O Prof. Dr. Adriano D. Andricopulo, da Universidade de São Paulo (USP), organiza anualmente um bolão no qual as pessoas apostam em quem receberá o Prêmio Nobel de Química e, no ano passado, o MMC foi parceiro da iniciativa. Em 2020, seis pessoas apostaram em Emmanuelle Charpentier. O resultado completo pode ser visto em: <https://www.facebook.com/andricopulo/posts/719409488655434>. Quatro integrantes do MMC também participaram das apostas, a Coordenadora Prof.ª Dr.ª Camila Silveira, a Prof.ª Dr.ª Glaucia Pantano e as alunas extensionistas Gabriela Ferreira e Iolanda Ponzetta, apostaram em três pesquisadoras maravilhosas, porém não acertaram. Mas elas não se abalaram e estão prontas para apostar novamente em 2021 e, quem sabe, trazer essa vitória para o MMC!

Um pouco mais sobre Emmanuelle Charpentier

No site do Prêmio Nobel há vários arquivos audiovisuais de Emmanuelle Charpentier, sendo todas as mídias em inglês.

O momento em que ela recebeu a medalha do Prêmio Nobel está no link: <https://www.nobelprize.org/prizes/chemistry/2020/charpentier/prize-presentation/>. Observamos uma cerimônia bem diferente dessa vez, com poucas pessoas ao redor e diversos cuidados, pois o recebimento do Prêmio ocorreu já durante a Pandemia de Covid-19.

A conferência de Emmanuelle após ser laureada pode ser assistida em: <https://www.nobelprize.org/prizes/chemistry/2020/charpentier/lecture/>. Novamente ela aparece sozinha, em função da Pandemia.

Também temos uma galeria de fotos de Emmanuelle disponível em: <https://www.nobelprize.org/prizes/chemistry/2020/charpentier/photo-gallery/> e a imagem do seu diploma do recebimento do Prêmio Nobel está em: <https://www.nobelprize.org/prizes/chemistry/2020/charpentier/diploma/>.

Por fim, algumas entrevistas dadas por ela estão disponíveis em: <https://www.nobelprize.org/prizes/chemistry/2020/charpentier/interview/>.

Acesso em: 1 ago. 21.

Referências

GRUBER FOUNDATION. Emmanuelle Charpentier. Disponível em: <https://gruber.yale.edu/genetics/emmanuelle-charpentier>. Acesso em: 1 ago. 21.
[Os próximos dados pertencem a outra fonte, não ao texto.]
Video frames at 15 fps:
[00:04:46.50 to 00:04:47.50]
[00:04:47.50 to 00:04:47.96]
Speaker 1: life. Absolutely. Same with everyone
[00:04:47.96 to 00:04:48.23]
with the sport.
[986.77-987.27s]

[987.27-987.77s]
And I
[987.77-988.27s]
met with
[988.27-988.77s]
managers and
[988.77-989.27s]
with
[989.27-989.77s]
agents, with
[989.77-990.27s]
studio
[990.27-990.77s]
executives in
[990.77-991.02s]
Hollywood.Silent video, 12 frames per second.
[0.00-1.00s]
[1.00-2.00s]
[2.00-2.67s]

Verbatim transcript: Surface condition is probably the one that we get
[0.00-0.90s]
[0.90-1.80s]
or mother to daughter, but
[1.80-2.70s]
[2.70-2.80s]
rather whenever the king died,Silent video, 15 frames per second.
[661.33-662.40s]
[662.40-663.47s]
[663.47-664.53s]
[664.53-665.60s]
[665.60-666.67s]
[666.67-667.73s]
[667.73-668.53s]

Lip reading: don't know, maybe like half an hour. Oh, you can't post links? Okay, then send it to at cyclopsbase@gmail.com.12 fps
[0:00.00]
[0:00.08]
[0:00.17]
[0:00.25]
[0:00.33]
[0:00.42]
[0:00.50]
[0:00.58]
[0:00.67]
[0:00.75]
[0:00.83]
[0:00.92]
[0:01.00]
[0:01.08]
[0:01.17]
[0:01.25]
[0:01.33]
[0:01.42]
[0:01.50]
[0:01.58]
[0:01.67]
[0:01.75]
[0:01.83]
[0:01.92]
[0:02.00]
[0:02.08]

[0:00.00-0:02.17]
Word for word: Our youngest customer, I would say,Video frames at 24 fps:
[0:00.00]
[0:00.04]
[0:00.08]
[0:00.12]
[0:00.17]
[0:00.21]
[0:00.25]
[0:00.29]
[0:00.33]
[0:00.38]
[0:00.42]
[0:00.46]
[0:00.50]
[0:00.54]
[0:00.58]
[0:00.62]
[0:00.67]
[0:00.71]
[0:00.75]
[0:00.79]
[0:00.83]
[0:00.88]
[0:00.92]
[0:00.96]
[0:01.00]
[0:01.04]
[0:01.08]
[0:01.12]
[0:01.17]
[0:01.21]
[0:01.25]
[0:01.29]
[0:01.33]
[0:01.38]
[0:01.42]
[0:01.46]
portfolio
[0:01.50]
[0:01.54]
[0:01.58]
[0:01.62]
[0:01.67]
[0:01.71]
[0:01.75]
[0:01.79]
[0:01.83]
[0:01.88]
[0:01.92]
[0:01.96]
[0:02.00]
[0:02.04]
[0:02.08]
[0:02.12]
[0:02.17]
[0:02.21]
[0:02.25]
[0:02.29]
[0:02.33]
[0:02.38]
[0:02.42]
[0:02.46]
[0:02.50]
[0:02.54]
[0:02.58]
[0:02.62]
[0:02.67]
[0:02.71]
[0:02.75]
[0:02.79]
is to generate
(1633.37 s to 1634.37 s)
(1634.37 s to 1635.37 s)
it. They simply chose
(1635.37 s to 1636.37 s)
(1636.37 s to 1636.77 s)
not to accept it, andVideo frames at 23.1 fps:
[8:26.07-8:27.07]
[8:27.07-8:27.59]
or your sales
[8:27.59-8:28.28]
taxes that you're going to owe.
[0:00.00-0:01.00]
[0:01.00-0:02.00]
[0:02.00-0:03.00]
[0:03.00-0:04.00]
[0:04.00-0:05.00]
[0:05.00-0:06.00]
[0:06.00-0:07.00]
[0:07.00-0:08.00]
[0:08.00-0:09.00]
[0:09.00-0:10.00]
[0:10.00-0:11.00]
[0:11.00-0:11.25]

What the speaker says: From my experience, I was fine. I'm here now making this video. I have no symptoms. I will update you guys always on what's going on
ROGERS, Kara. Emmanuelle Charpentier – French microbiologist. Encyclopaedia Britannica, 2020. Disponível em: <https://www.britannica.com/biography/Emmanuelle-Charpentier>. Acesso em: 1 ago. 21.

THE NOBEL PRIZE. Emmanuelle Charpentier Facts, c2021. Disponível em: <https://www.nobelprize.org/prizes/chemistry/2020/charpentier/facts/>. Acesso em: 1 ago. 21.

THE NOBEL PRIZE. The Nobel Prize in Chemistry 2020, c2021. Disponível em: <https://www.nobelprize.org/prizes/chemistry/2020/summary/>. Acesso em: 1 ago. 21.

WARREN ALPERT FOUNDATION. Emmanuelle Charpentier, c2016. Disponível em: <https://warrenalpert.org/prize-recipients/emmanuelle-charpentier>. Acesso: 1 ago. 21.

i Texto original: “for the development of a method for genome editing”.